Le Tribunal relève que les syndicats ne fondent pas leur demande principale sur l’inexécution de la convention collective mais sollicitent l’indemnisation des salariés sur le principe de l’égalité de traitement.

Pour les juges, il convient dès lors de déterminer si la Société pouvait opérer une différence de traitement entre les salariés du siège en situation de télétravail à temps complet, en octroyant une indemnité journalière de 5 euros sur deux jours maximums par semaine aux salariés signataires d’un avenant télétravail et en refusant de la verser aux collaborateurs non-signataires.

Les juges rappellent que le principe d’égalité ne s’oppose pas à ce que soient réglées de façon différente des situations différentes, pourvu que la différence de traitement qui en résulte soit en rapport avec l’objet de la règle qui l’établit.

Ils précisent que seules des raisons objectives et pertinentes matériellement vérifiables et en rapport avec l’objet de l’avantage octroyé peuvent justifier que l’employeur opère une distinction entre les salariés en télétravail régulier et les autres.

L’employeur avait indiqué avoir placé tous les salariés en télétravail au visa de l’article L. 1222-11 du Code du travail, par une décision unilatérale, et non sur des critères d’éligibilité.

Les juges considèrent que l’ensemble des salariés se trouvent dès lors sous le même régime juridique de mise en œuvre du télétravail pour permettre la continuité de l’activité de l’entreprise et garantir la protection des salariés résultant en l’espèce de l’épidémie de COVID-19.

Le Tribunal relève que dans le cadre du dialogue social, il a été déterminé que l’employeur prend en charge une quote-part des frais de fonctionnement réellement supportés par le télétravailleur dans le cadre de son activité professionnelle correspondant à 5 euros bruts par jour réellement effectué en télétravail.

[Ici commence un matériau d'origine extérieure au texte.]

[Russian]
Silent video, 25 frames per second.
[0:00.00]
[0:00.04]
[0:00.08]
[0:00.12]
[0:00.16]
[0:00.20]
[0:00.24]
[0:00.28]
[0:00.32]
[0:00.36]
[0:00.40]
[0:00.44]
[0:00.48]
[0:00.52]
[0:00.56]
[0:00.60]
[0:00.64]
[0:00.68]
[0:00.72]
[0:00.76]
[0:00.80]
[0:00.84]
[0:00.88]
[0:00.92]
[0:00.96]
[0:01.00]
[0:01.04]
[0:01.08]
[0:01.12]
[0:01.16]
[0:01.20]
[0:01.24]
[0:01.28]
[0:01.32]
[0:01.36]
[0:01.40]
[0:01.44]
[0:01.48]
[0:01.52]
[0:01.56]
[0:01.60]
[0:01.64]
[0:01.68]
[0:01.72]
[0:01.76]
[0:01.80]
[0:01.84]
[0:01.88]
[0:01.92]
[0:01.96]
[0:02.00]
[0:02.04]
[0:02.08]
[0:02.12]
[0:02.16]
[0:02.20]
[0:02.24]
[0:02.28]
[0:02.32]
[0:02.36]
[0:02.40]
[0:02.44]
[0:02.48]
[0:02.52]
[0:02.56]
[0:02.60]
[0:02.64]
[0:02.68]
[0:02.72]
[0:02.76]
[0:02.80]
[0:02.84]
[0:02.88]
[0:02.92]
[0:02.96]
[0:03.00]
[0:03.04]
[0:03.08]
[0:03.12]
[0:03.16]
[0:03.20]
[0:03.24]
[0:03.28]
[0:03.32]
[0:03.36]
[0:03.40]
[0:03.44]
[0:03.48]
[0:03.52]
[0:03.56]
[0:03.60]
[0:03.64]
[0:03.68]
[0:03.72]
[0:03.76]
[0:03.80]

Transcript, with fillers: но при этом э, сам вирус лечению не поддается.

Il convient d’appliquer cette indemnisation forfaitaire conventionnellement déterminée au sein de l’entreprise et appliquée par l’employeur dans le cadre de l’article L. 1222-11 du Code du travail, à tous les salariés placés en situation de travail sur le fondement du principe de l’égalité de traitement, et correspondant à 5 euros bruts par jour réellement effectué en télétravail.

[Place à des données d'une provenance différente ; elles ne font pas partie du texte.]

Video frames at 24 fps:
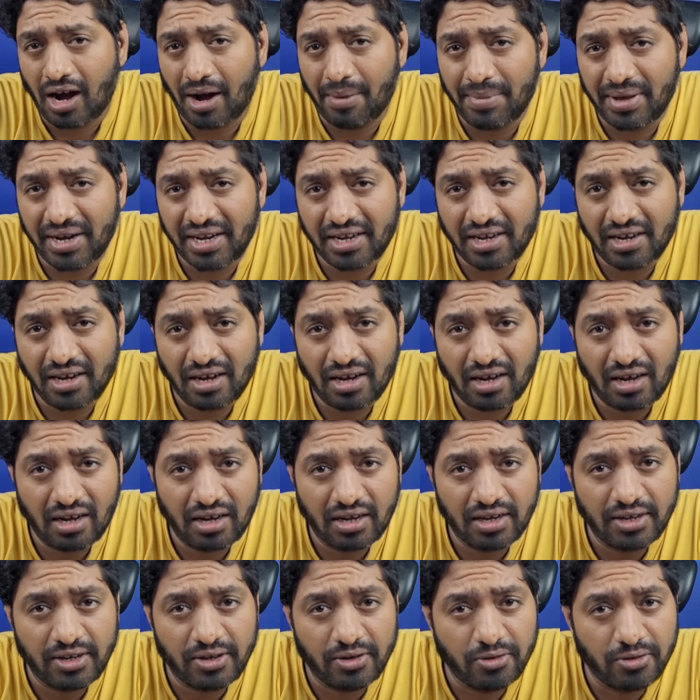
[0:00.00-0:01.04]
அமெரிக்கா
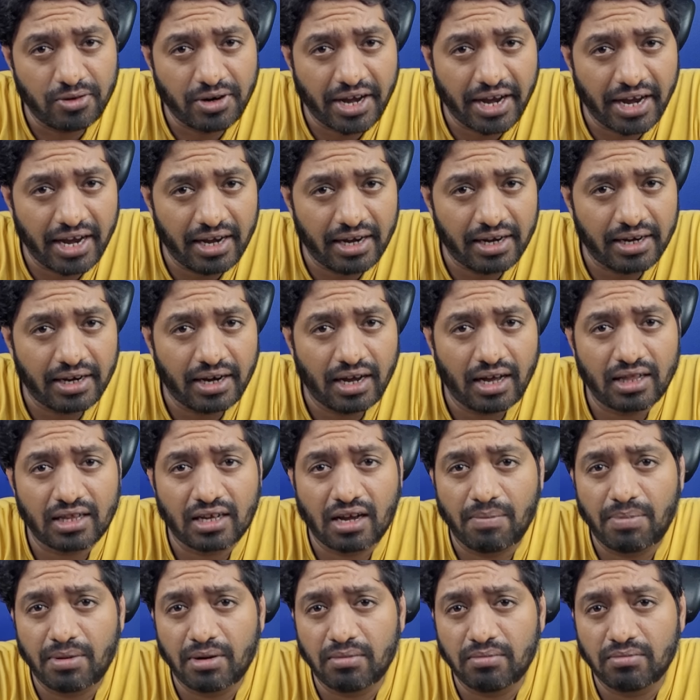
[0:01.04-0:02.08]
யூகே
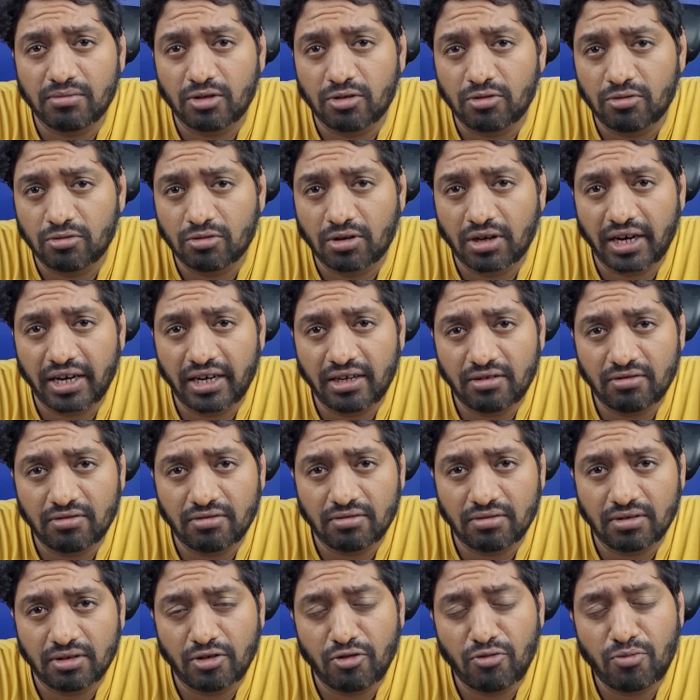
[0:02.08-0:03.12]
அதுக்கப்புறம் உக்ரைன்
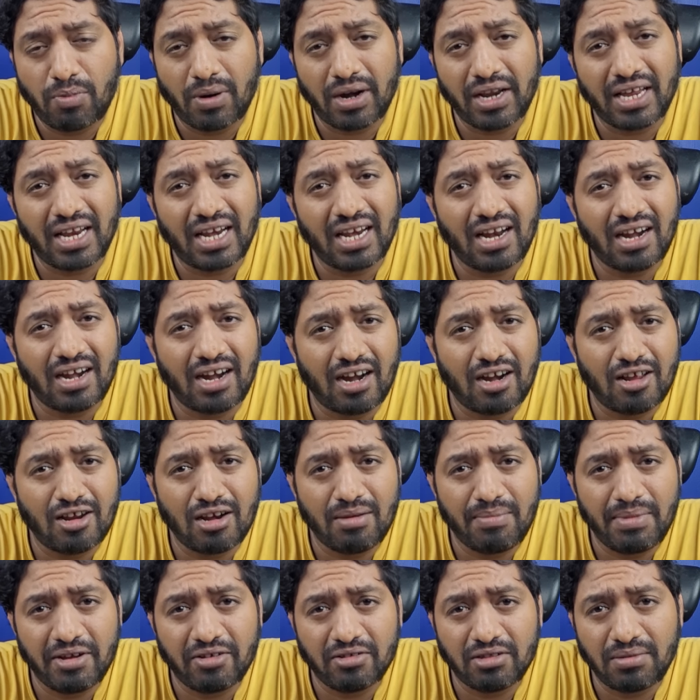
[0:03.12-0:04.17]
உட்பட எல்லா
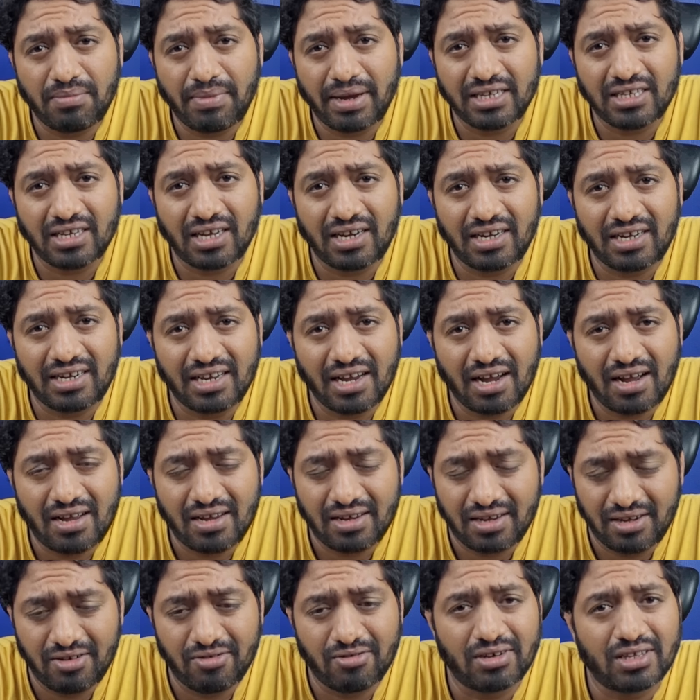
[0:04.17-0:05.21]
நாடுகளுமே வந்து
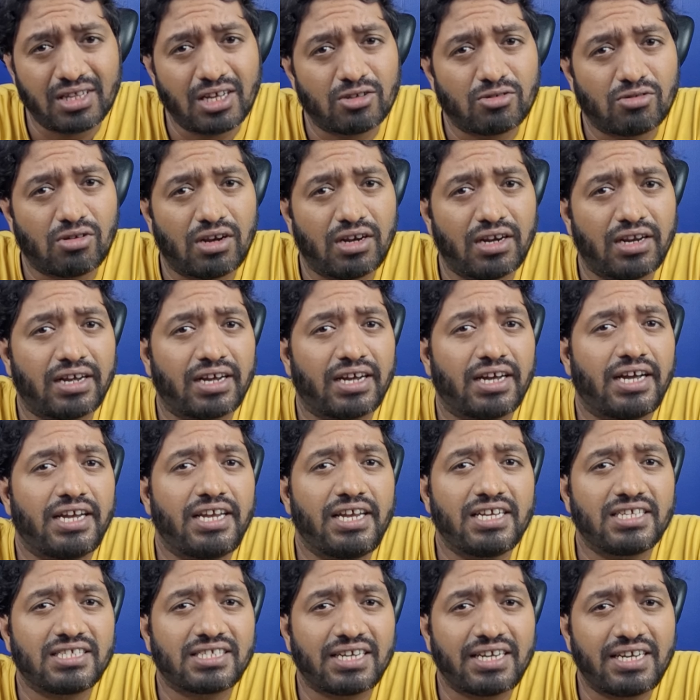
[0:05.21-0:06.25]
மெஜாரிட்டியாக இவங்க தான் சொல்கிறாங்க
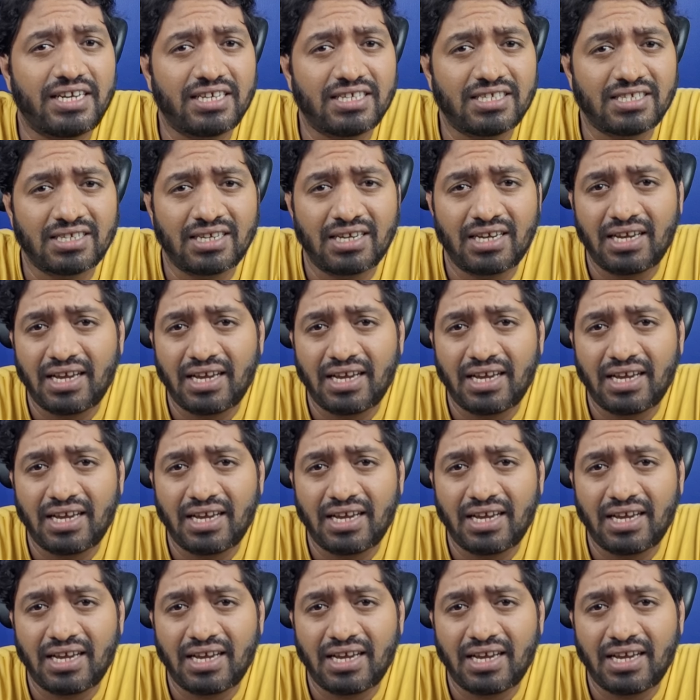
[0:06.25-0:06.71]
ஐஎஸ்ஐஎஸ்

L’employeur est notamment condamné à verser à tous les salariés en télétravail du fait de la crise sanitaire une indemnité de 5 euros par jour effectivement télétravaillé à compter de l’assignation en justice.

Portée pratique de la décision – Cette décision devrait donc inciter l’employeur à ne pas différencier les travailleurs quant à la prise en charge des frais exposés qu’ils soient télétravailleurs occasionnels ou réguliers et/ou selon la cause du télétravail.

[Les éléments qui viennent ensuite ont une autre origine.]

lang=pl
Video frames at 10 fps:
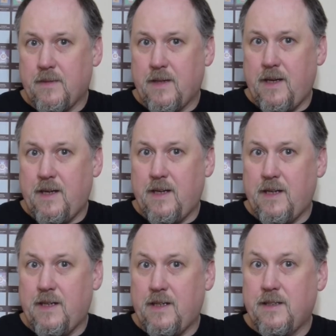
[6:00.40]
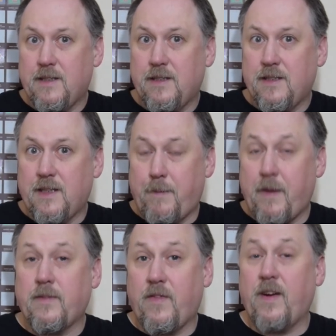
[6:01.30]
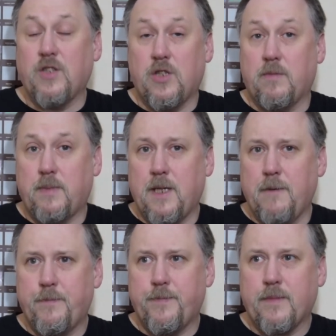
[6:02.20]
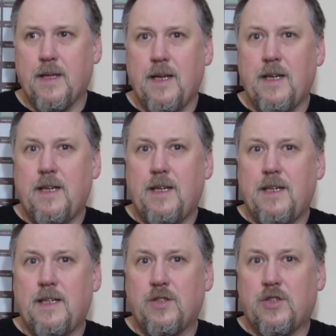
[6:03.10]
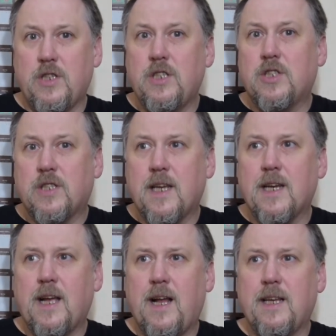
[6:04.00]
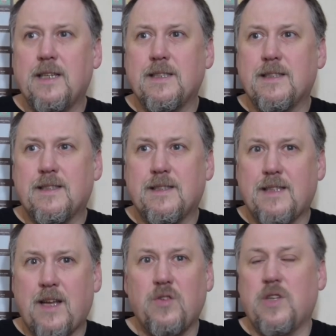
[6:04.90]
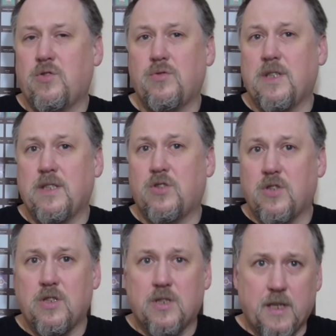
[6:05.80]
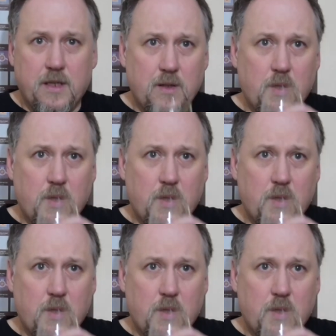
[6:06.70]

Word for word: E, naprawdę fajnie się dopije. 3,4, i ale tego nie czuję, że jest 3,4.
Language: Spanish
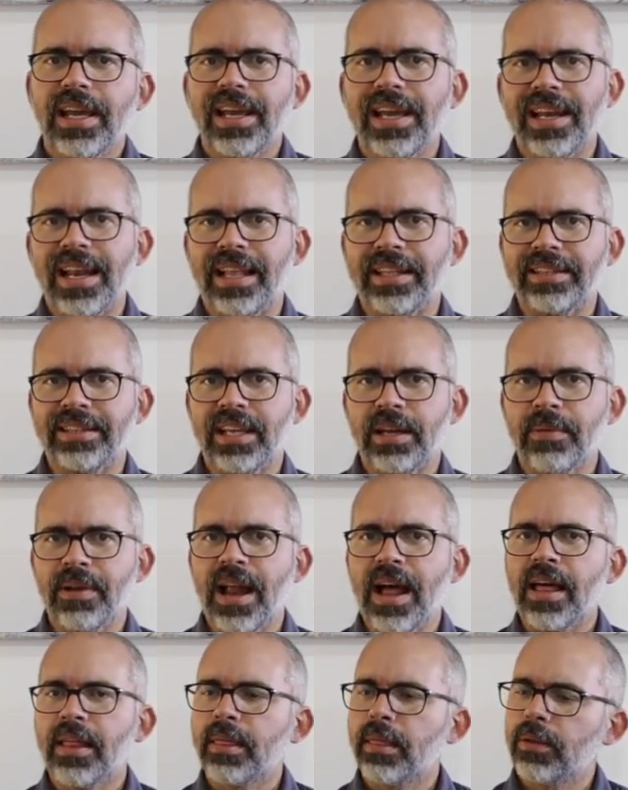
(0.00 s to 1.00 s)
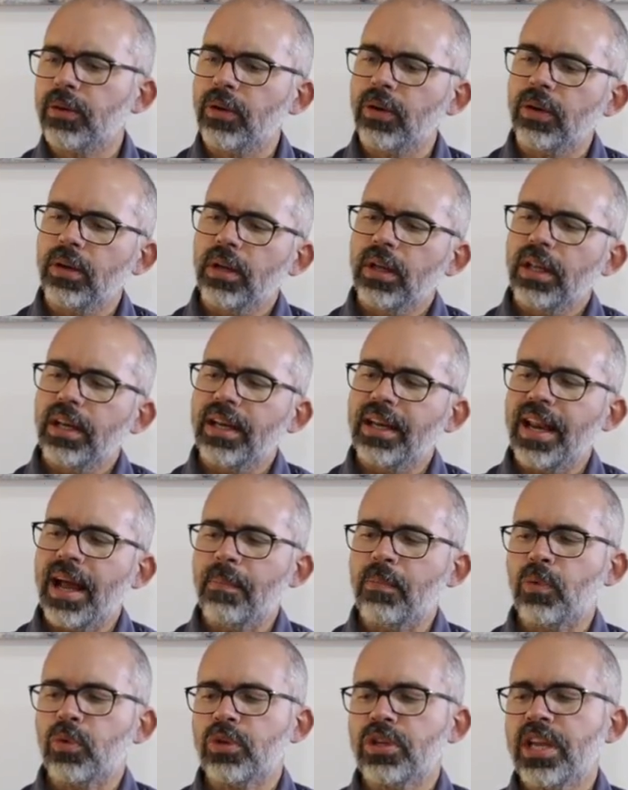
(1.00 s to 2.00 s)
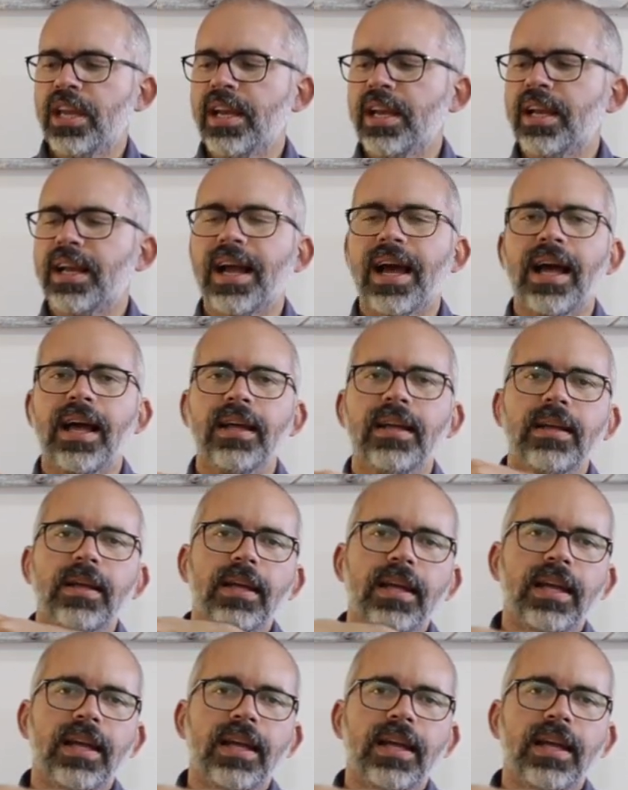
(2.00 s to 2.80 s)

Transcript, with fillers: el antebrazo, la muñeca,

Il est à noter que si l’accord collectif prévoyait une indemnisation de 10 € maximum par semaine à raison de 2 jours de télétravail en cas de télétravail régulier, le Tribunal judiciaire condamne l’employeur à verser aux salariés 5 € par jour de télétravail occasionnel sans plafond d’indemnisation.

Une confirmation de cette décision est attendue (dont on ne sait pas si un appel est en cours) car de nombreux accords collectifs ou de décisions unilatérales mettent en place le télétravail en prévoyant une indemnité forfaitaire pour les seuls cas d’un télétravail régulier et non pour des situations exceptionnelles qui se sont multipliées sur ces deux dernières années.

 

[1] TJ Paris, 28 septembre 2021 n° 21/06097, Syndicat autonome Force ouvrière des agents du groupe de l’Agence française de développement et des instituts d’émission c/ Agence française de développement

[2] Article L.1222-11 du Code du travail : « En cas de circonstances exceptionnelles, notamment de menace d’épidémie, ou en cas de force majeure, la mise en œuvre du télétravail peut être considérée comme un ménagement du poste de travail rendu nécessaire pour permettre la continuité de l’activité de l’entreprise et garantir la protection des salariés ».